Politique, le message du projet Euro-Jobs l’est sans complexe. « Je ne me sens pas étranger ici, comme je ne me suis pas senti étranger ni à Malte ni en Irlande. La question de la langue et encore moins celle des frontières, uniquement politiques, n’a aucune influence. On est tous Européens ! ». Comment expliquer alors que la mobilité des citoyens européens soit beaucoup moins importante qu’elle ne pourrait l’être ? Aux questions critiques, Jan répond du tac au tac, avec un geste désinvolte et un optimisme désarmant. « Voyager est un réflexe qu’il faut acquérir. Les gens ne bougent pas parce qu’ils n’en ont pas l’habitude. Une fois qu’on a commencé, ça devient de plus en plus facile ».

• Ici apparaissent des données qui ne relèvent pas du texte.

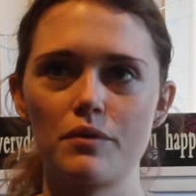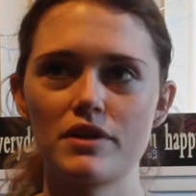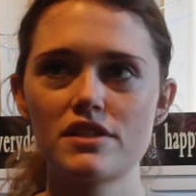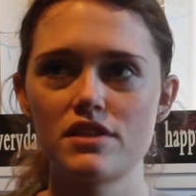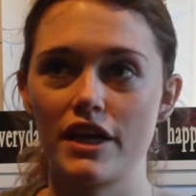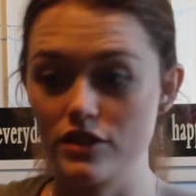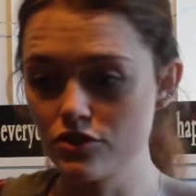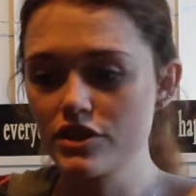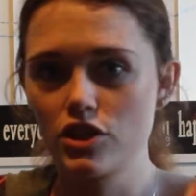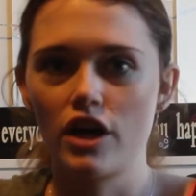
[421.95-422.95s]

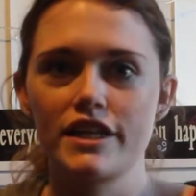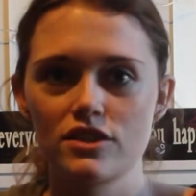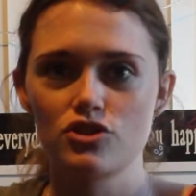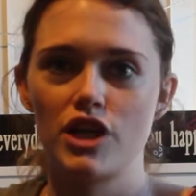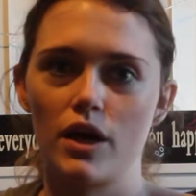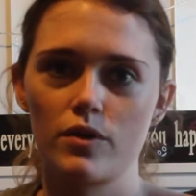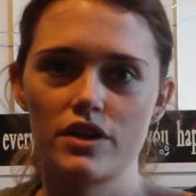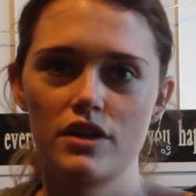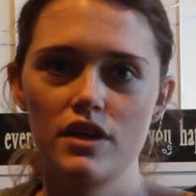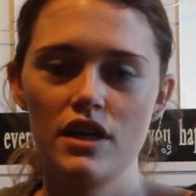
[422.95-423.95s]
literally got in the
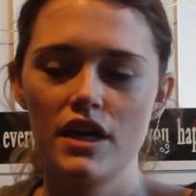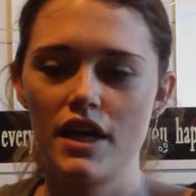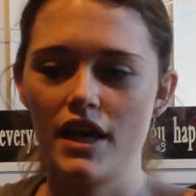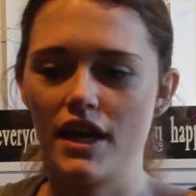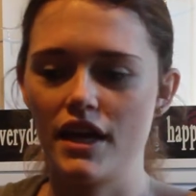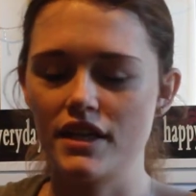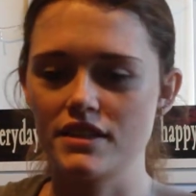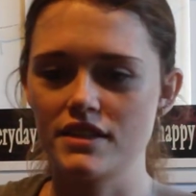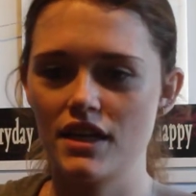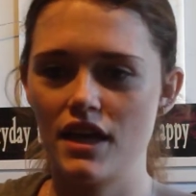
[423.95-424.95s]
shower,
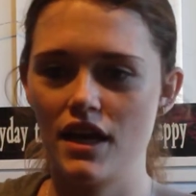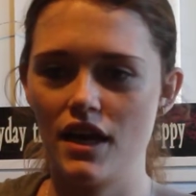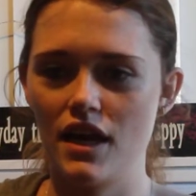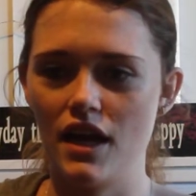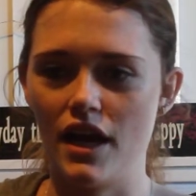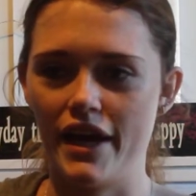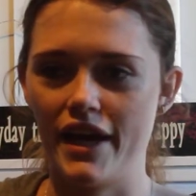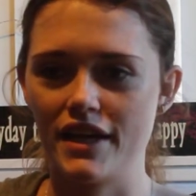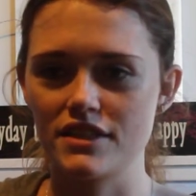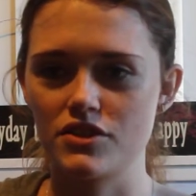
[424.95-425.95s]
and I
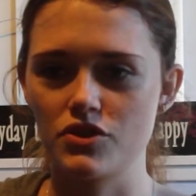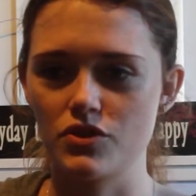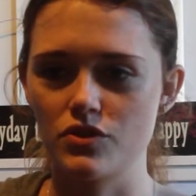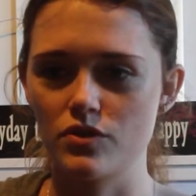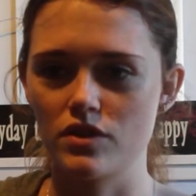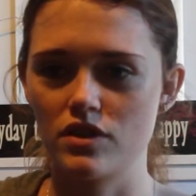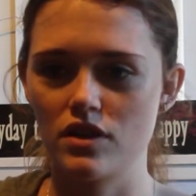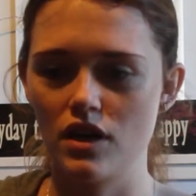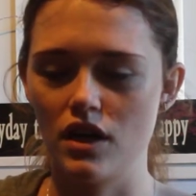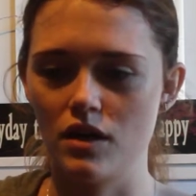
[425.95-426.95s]
had to
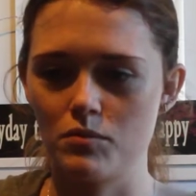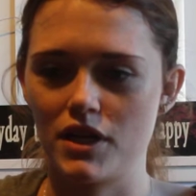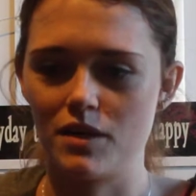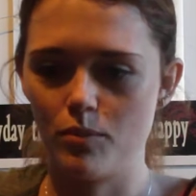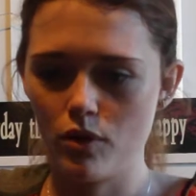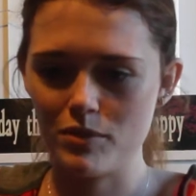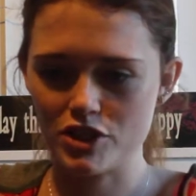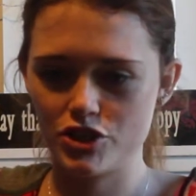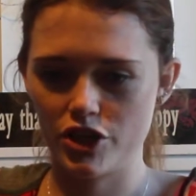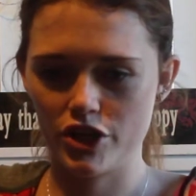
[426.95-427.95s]
kind of pull my
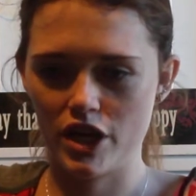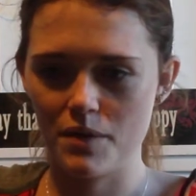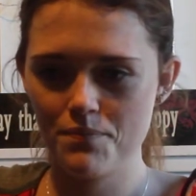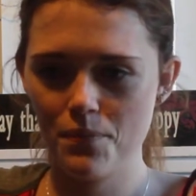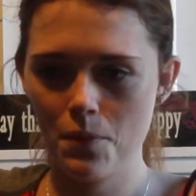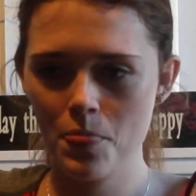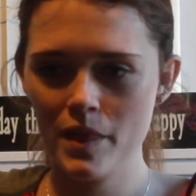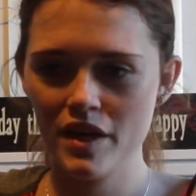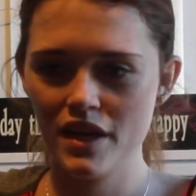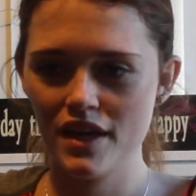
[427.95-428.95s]
shirt up,
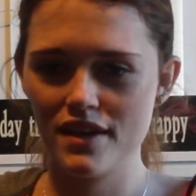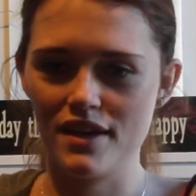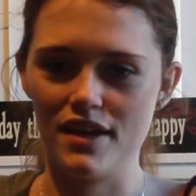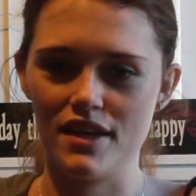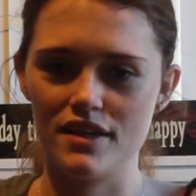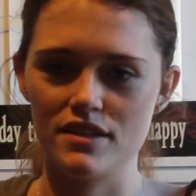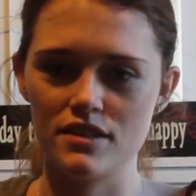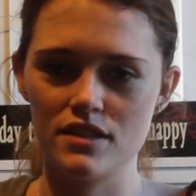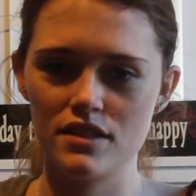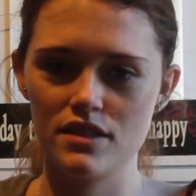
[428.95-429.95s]

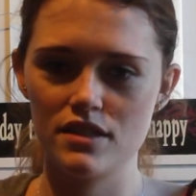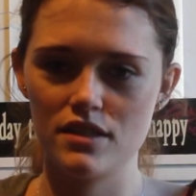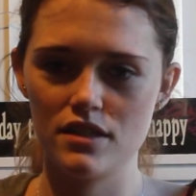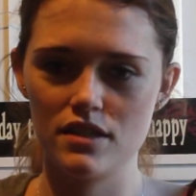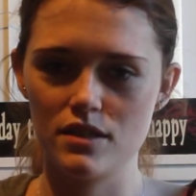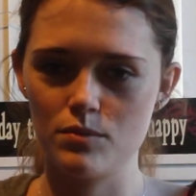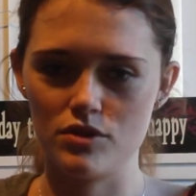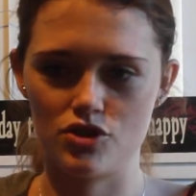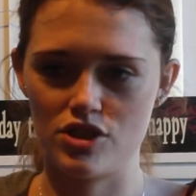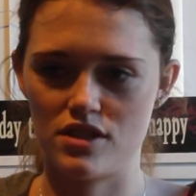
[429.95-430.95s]
and it
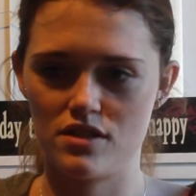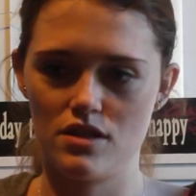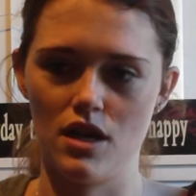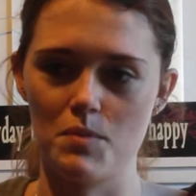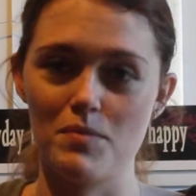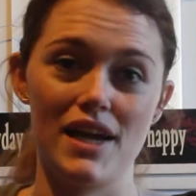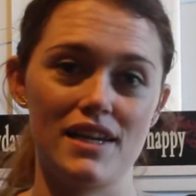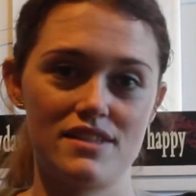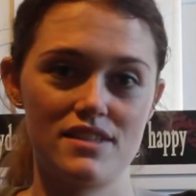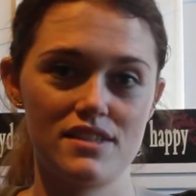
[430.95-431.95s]
was just a
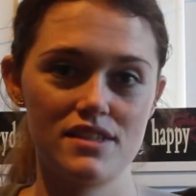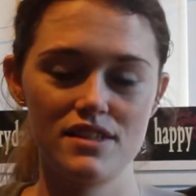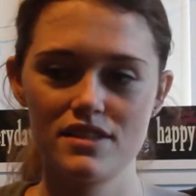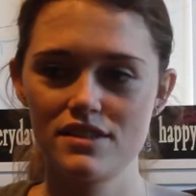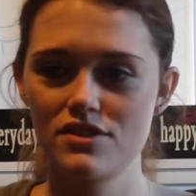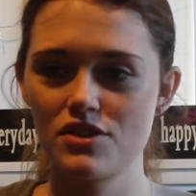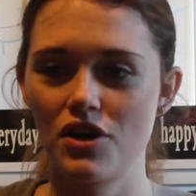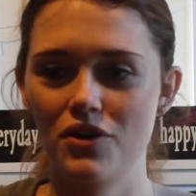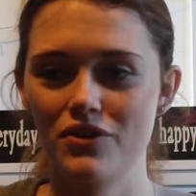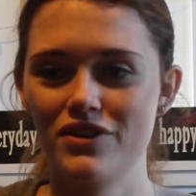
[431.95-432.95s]
mess.
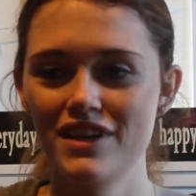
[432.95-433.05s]
So,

Lui, il a acquis la bonne habitude dès l’enfance. Né à Paris, grandissant à Francfort, retournant en France pour ses études, puis en Angleterre. « Je suis Européen depuis zéro ! Et je ne comprends pas les eurosceptiques, ceux qui sont contre l’euro…l’Europe permet de ne pas se cantonner au marché national ». Puis, en faisant tourner sa chaise avec une nonchalance enviable, il devient explicite : « À 27 on ne pourra jamais prendre de décisions. Il y aura toujours quelqu’un contre. Je suis pour une Europe fédéraliste ». Un message fort, en période de crise, quand certains, dont beaucoup de jeunes, mettent en cause des acquis essentiels de l’Union européenne ? « Les Munichois ont payé pour les Berlinois, pourquoi on ne ferait pas la même chose pour les Grecs aujourd’hui ? Je comprends les arguments contre, mais à un moment il faut passer l’éponge... ».

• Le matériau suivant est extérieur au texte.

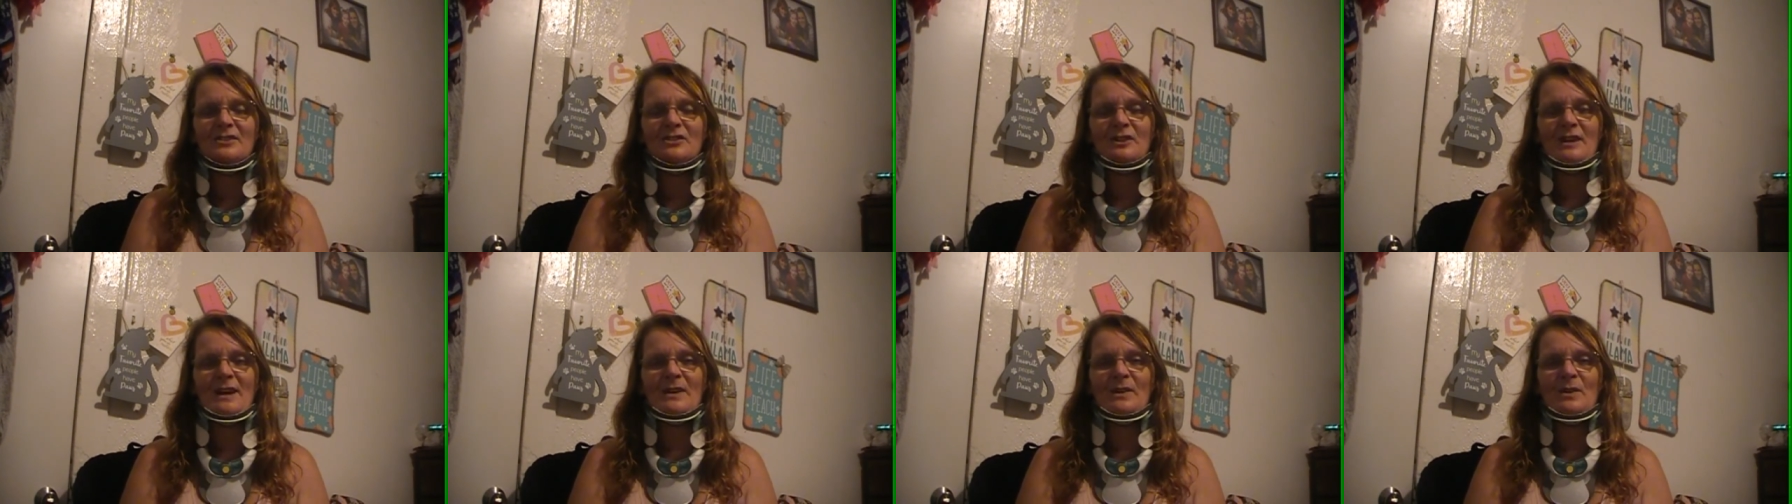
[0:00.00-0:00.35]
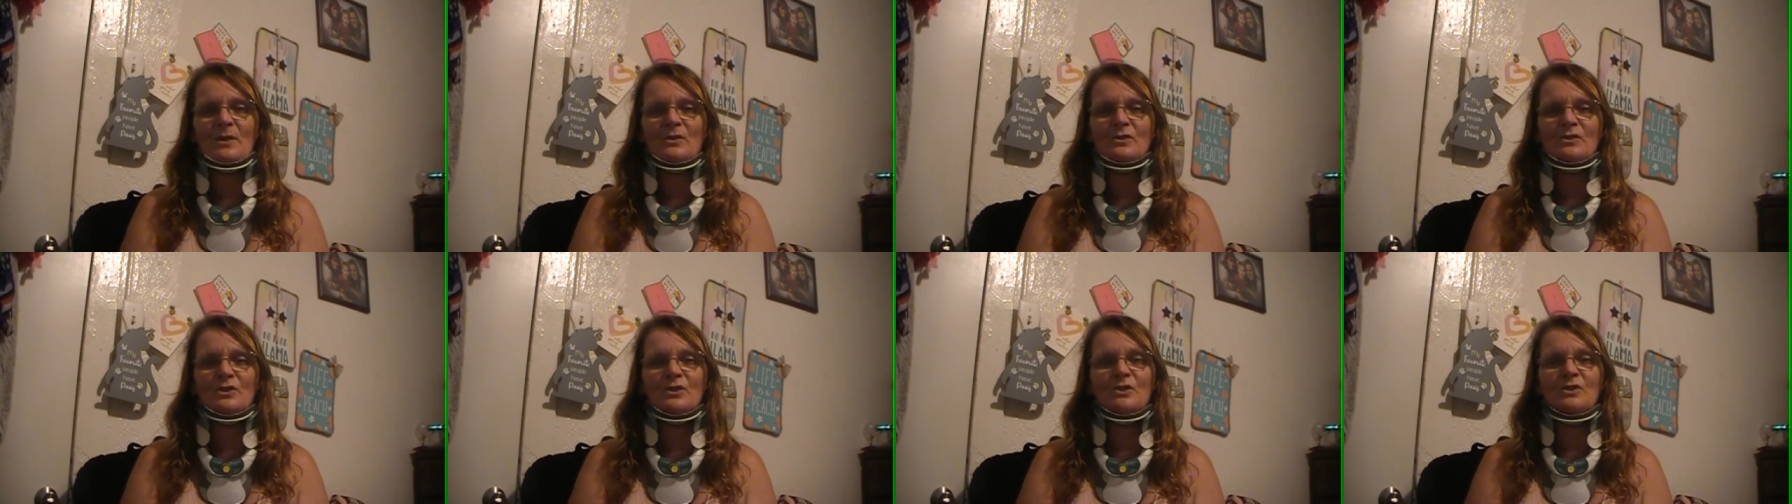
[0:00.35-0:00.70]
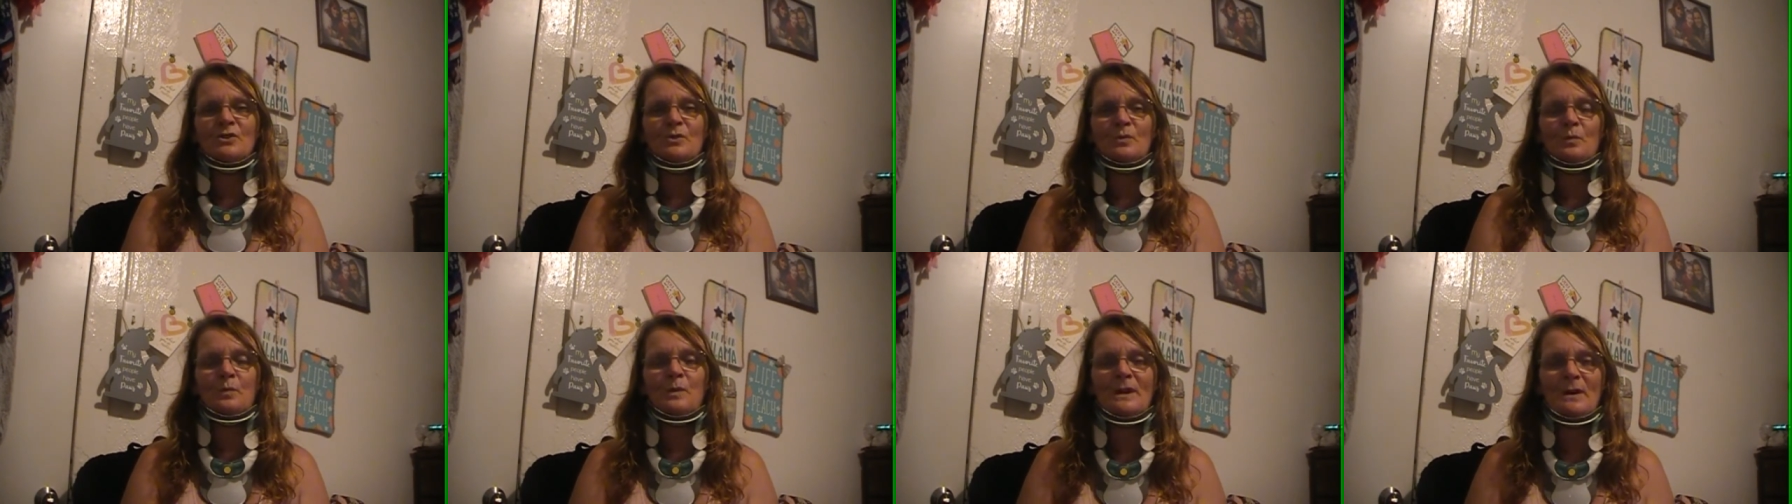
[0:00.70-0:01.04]
channels.
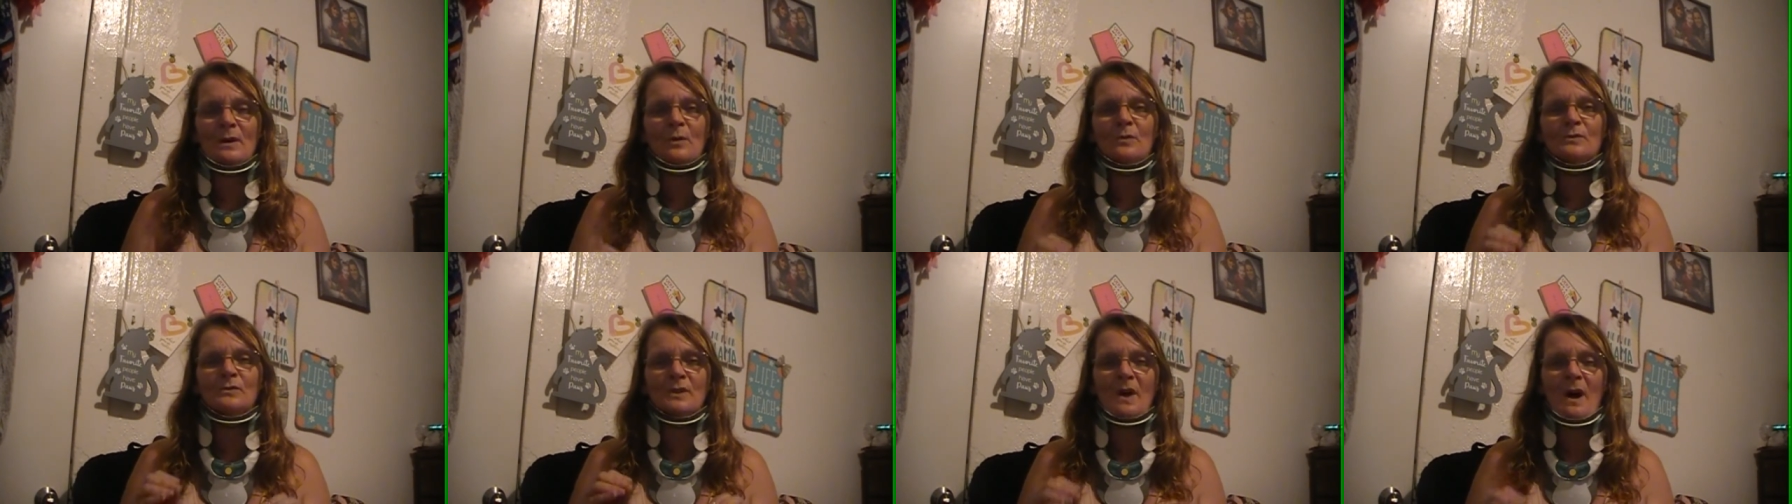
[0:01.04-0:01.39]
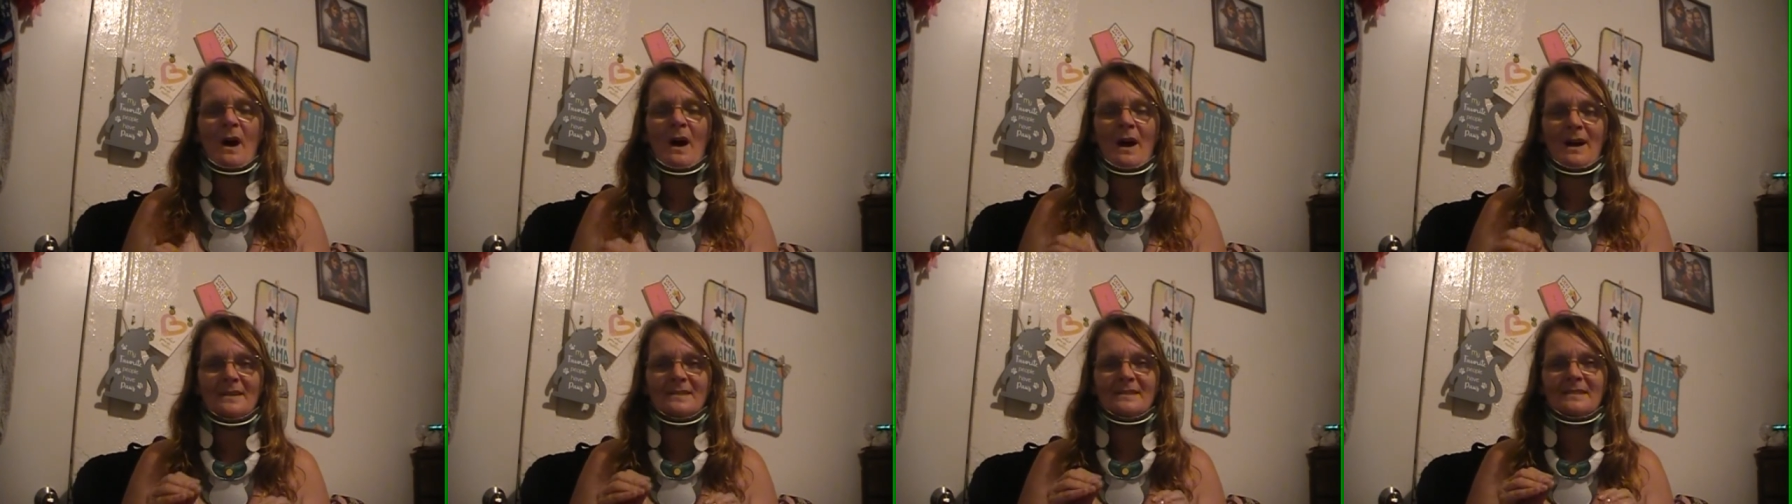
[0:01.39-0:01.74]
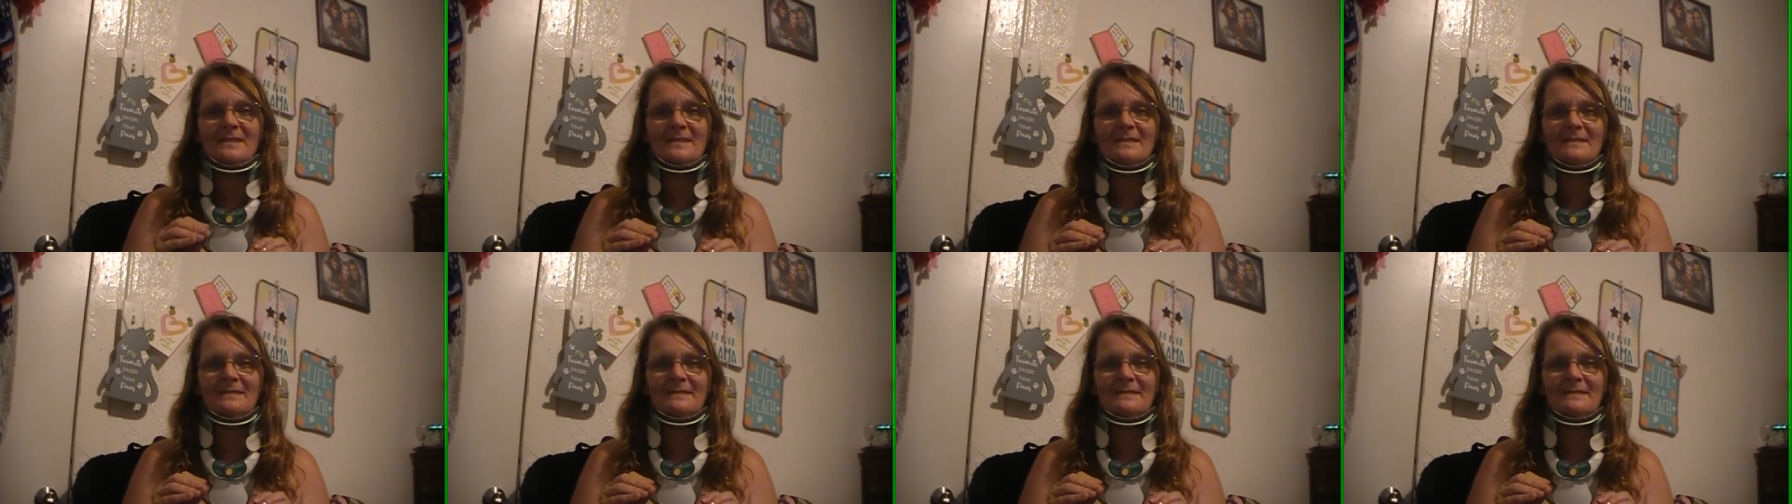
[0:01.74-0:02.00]
You will not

Est-ce difficile de trouver des employeurs hebdomadaires ? « C’est la règle du tiers » proclame Jan. « Au téléphone, un tiers ne comprend rien ou n’est pas intéressé. Un tiers dit non et l’autre tiers s’emballe tout de suite, dit viens. En général, une fois que les gens me voient, je suis le bienvenu »  Sa cheffe pour une semaine amène du café. « Les gens me font rapidement confiance. Je crois que je peux être décontracté tout en faisant du boulot sérieux ». En tripotant son téléphone, il lance : « Après mes études, j’ai eu, pendant un an, un poste qui ne correspondait pas à mes attentes. Alors, au lieu de faire une crise de nerfs, j’ai préféré arrêter. L’argent n’est pas tout. Puis j’ai beaucoup d’idées en peu folles, et je me suis dit que celle-là, il fallait que je la réalise ». Jeunes, lancez-vous dans vos projets… Le sien est d’ailleurs financé grâce au salaire qu’il gagne, mais aussi grâce aux sponsors tels que Trenkwalder, entreprise d’intérim autrichienne, Interrail ou sa commune de Clichy-la-Garenne.

Jan, réfléchissant en roulant des yeux marron, dit avoir appris en cinq semaines que « l’on s’adapte plus facilement à de nouveaux milieux qu’on ne le pense. Ça donne de l’espoir ». En effet, car s’il tombe sur un boulot qui le passionnera plus que celui qu’il a appris ou si, qui sait, le secteur de l’aéronautique n’embauchait plus, il « n’exclut rien. Je reste tout à fait ouvert au changement. L’important est le bon mix entre le lieu de travail et le lieu de vie ». Pourvu qu’il garde le choix.